> [What needs to be done]:
For this exercise, reproduce the entries below exactly, but only from the line containing "(6.00 s to 7.00 s)" through the line containing "Word for word: So", both included.

------ Data section ------

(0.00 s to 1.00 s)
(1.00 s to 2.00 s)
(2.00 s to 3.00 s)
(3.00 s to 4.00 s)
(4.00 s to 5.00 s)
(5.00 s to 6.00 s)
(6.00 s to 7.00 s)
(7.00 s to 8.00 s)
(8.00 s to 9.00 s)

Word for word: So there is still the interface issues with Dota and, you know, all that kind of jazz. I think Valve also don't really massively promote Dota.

------
------ Data section ------

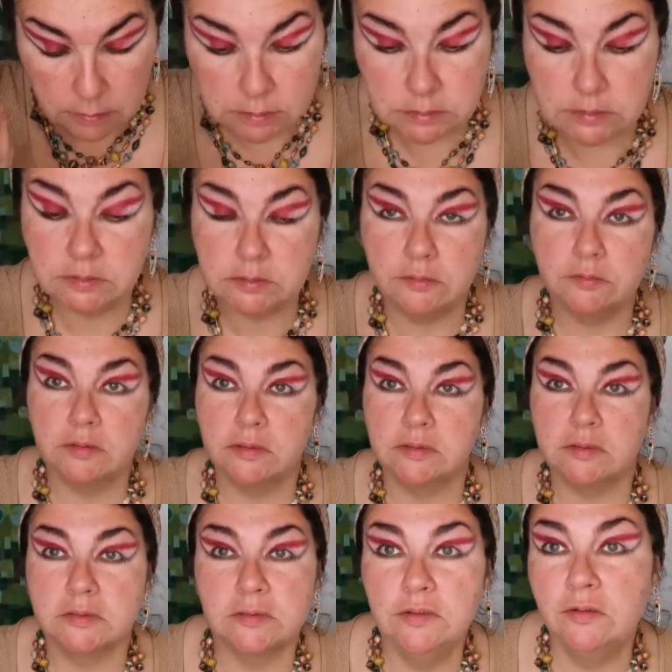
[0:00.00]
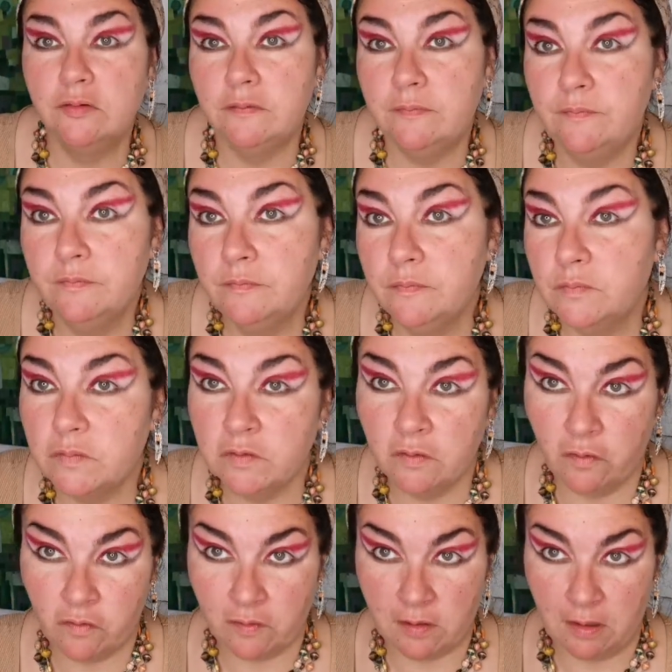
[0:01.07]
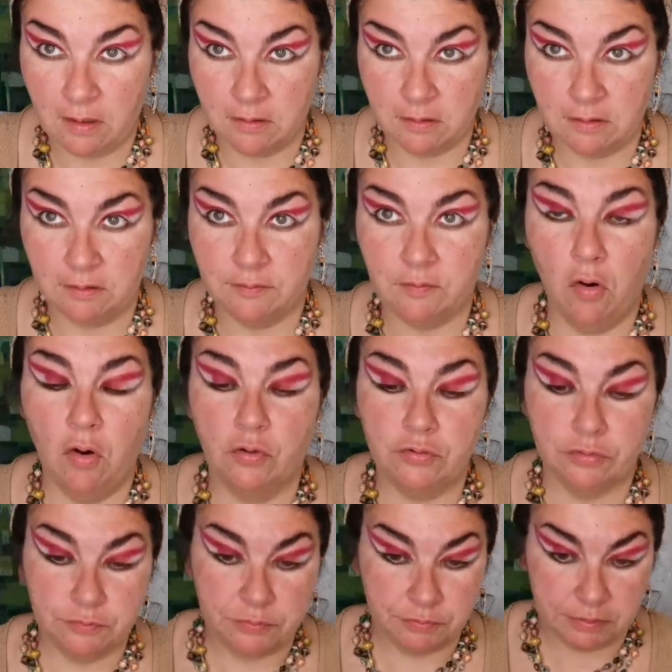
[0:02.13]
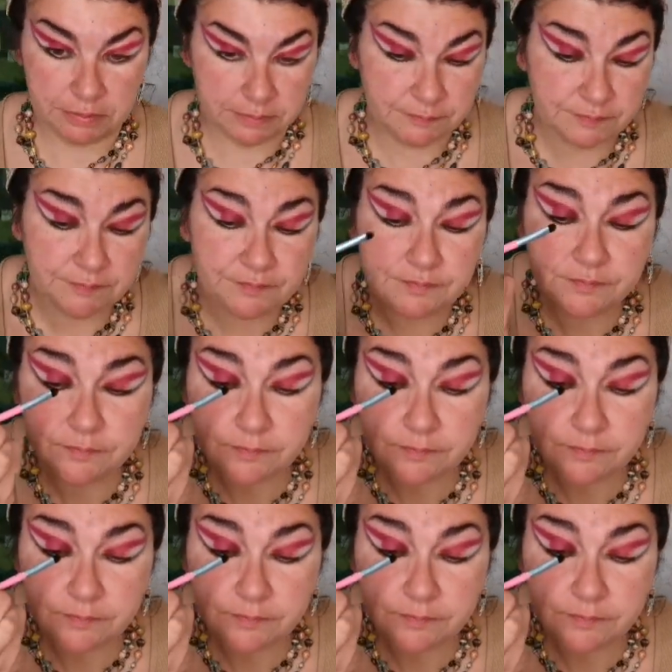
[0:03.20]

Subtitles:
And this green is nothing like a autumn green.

------

> [Result of this task]:
(6.00 s to 7.00 s)
(7.00 s to 8.00 s)
(8.00 s to 9.00 s)

Word for word: So there is still the interface issues with Dota and, you know, all that kind of jazz. I think Valve also don't really massively promote Dota.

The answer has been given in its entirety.